## EXERCISE PROMPT
Give again, word for word, every line below from the one that has "[0:14.40-0:15.30]" through the one that has "Word for word: Actually, it", both included, and no others.

## INFORMATION SUPPLIED
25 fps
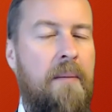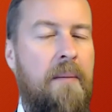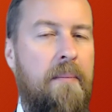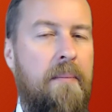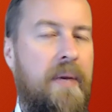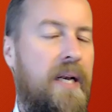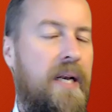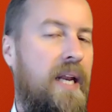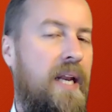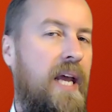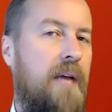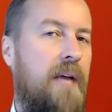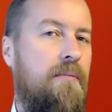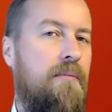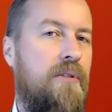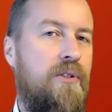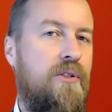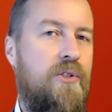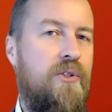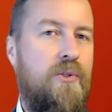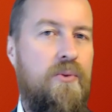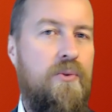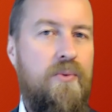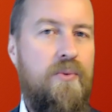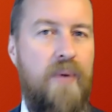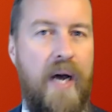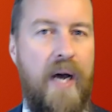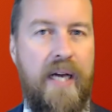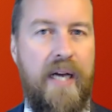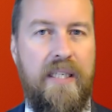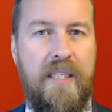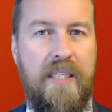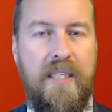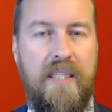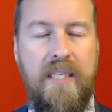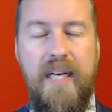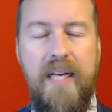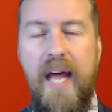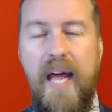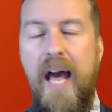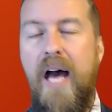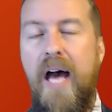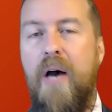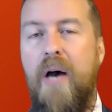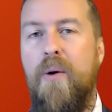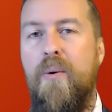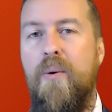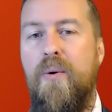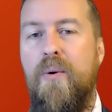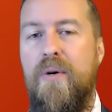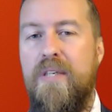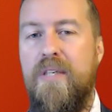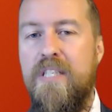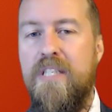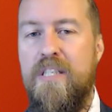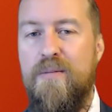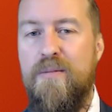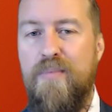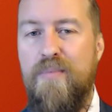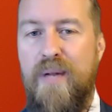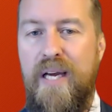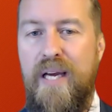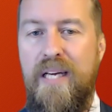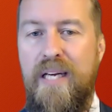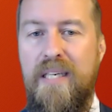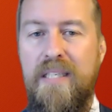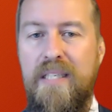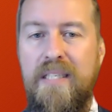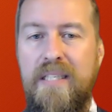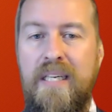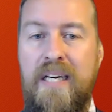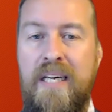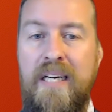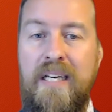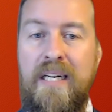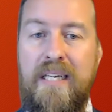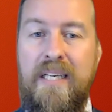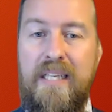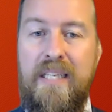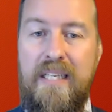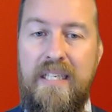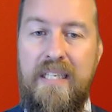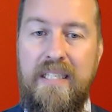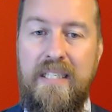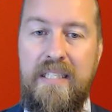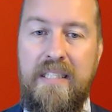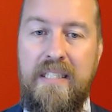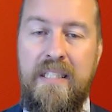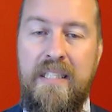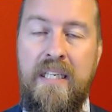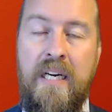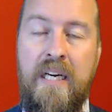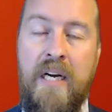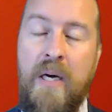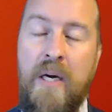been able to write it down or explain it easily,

---

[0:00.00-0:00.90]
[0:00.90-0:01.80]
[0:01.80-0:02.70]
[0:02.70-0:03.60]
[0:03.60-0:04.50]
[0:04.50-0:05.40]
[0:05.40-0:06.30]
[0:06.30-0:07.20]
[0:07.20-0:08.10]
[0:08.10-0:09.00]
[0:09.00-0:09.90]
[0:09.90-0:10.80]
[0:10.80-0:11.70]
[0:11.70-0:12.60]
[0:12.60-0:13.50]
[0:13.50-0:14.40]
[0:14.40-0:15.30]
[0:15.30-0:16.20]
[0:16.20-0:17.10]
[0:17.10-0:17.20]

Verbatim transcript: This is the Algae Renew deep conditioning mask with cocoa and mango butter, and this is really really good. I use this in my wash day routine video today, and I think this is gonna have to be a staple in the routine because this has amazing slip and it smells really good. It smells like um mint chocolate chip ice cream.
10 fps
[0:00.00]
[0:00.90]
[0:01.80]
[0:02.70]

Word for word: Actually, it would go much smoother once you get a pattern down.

## RESULT
[0:14.40-0:15.30]
[0:15.30-0:16.20]
[0:16.20-0:17.10]
[0:17.10-0:17.20]

Verbatim transcript: This is the Algae Renew deep conditioning mask with cocoa and mango butter, and this is really really good. I use this in my wash day routine video today, and I think this is gonna have to be a staple in the routine because this has amazing slip and it smells really good. It smells like um mint chocolate chip ice cream.
10 fps
[0:00.00]
[0:00.90]
[0:01.80]
[0:02.70]

Word for word: Actually, it would go much smoother once you get a pattern down.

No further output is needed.